WHAT YOU SHOULD DO:
After locating the line with "[00:00:20.93]" in the data that follows, return it and every later line exactly, up to and including the line with "[00:00:25.18]".

Saved data entries:
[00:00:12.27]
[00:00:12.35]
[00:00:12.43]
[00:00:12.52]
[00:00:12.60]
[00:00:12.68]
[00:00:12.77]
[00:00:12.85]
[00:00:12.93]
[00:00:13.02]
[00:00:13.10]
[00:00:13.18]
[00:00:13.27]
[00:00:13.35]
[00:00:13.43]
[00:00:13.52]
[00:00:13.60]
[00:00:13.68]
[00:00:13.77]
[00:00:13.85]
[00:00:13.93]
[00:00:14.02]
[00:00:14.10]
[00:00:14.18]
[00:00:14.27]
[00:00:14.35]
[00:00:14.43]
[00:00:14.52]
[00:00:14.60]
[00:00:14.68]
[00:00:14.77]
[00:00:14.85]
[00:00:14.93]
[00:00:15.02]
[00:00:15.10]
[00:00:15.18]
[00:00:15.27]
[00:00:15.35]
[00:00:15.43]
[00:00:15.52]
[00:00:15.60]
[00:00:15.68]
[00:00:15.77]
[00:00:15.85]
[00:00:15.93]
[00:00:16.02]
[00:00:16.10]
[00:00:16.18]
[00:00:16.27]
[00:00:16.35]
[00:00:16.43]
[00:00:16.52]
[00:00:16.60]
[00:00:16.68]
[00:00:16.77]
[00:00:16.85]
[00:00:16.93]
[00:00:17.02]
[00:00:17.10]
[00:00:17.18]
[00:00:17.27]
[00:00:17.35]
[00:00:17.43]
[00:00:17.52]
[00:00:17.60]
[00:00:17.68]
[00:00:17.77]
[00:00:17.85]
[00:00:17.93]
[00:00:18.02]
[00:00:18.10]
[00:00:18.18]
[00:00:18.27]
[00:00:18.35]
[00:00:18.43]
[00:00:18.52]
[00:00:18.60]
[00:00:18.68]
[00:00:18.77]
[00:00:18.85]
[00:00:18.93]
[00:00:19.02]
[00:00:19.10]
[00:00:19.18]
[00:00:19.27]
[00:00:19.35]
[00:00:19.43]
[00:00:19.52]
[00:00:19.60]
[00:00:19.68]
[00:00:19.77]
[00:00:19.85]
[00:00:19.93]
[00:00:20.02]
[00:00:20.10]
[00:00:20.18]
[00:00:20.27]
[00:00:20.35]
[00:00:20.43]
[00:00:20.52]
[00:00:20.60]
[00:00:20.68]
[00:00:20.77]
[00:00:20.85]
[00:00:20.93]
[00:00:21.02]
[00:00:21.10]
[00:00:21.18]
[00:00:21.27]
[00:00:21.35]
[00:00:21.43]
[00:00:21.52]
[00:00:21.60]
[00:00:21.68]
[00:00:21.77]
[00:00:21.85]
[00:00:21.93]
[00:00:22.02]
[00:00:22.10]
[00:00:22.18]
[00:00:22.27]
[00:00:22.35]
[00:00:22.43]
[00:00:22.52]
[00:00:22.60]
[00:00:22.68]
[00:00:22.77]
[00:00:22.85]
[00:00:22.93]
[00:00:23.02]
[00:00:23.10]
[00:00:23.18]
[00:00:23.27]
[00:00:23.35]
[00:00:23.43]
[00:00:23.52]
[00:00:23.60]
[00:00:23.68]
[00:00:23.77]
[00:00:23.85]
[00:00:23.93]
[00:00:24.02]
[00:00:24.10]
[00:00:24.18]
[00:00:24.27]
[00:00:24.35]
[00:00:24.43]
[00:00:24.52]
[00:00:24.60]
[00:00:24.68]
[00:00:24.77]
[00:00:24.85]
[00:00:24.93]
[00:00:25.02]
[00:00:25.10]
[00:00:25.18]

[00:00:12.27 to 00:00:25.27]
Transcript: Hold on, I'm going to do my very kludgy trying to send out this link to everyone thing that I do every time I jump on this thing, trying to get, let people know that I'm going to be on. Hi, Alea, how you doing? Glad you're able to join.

FINISHED EXERCISE:
[00:00:20.93]
[00:00:21.02]
[00:00:21.10]
[00:00:21.18]
[00:00:21.27]
[00:00:21.35]
[00:00:21.43]
[00:00:21.52]
[00:00:21.60]
[00:00:21.68]
[00:00:21.77]
[00:00:21.85]
[00:00:21.93]
[00:00:22.02]
[00:00:22.10]
[00:00:22.18]
[00:00:22.27]
[00:00:22.35]
[00:00:22.43]
[00:00:22.52]
[00:00:22.60]
[00:00:22.68]
[00:00:22.77]
[00:00:22.85]
[00:00:22.93]
[00:00:23.02]
[00:00:23.10]
[00:00:23.18]
[00:00:23.27]
[00:00:23.35]
[00:00:23.43]
[00:00:23.52]
[00:00:23.60]
[00:00:23.68]
[00:00:23.77]
[00:00:23.85]
[00:00:23.93]
[00:00:24.02]
[00:00:24.10]
[00:00:24.18]
[00:00:24.27]
[00:00:24.35]
[00:00:24.43]
[00:00:24.52]
[00:00:24.60]
[00:00:24.68]
[00:00:24.77]
[00:00:24.85]
[00:00:24.93]
[00:00:25.02]
[00:00:25.10]
[00:00:25.18]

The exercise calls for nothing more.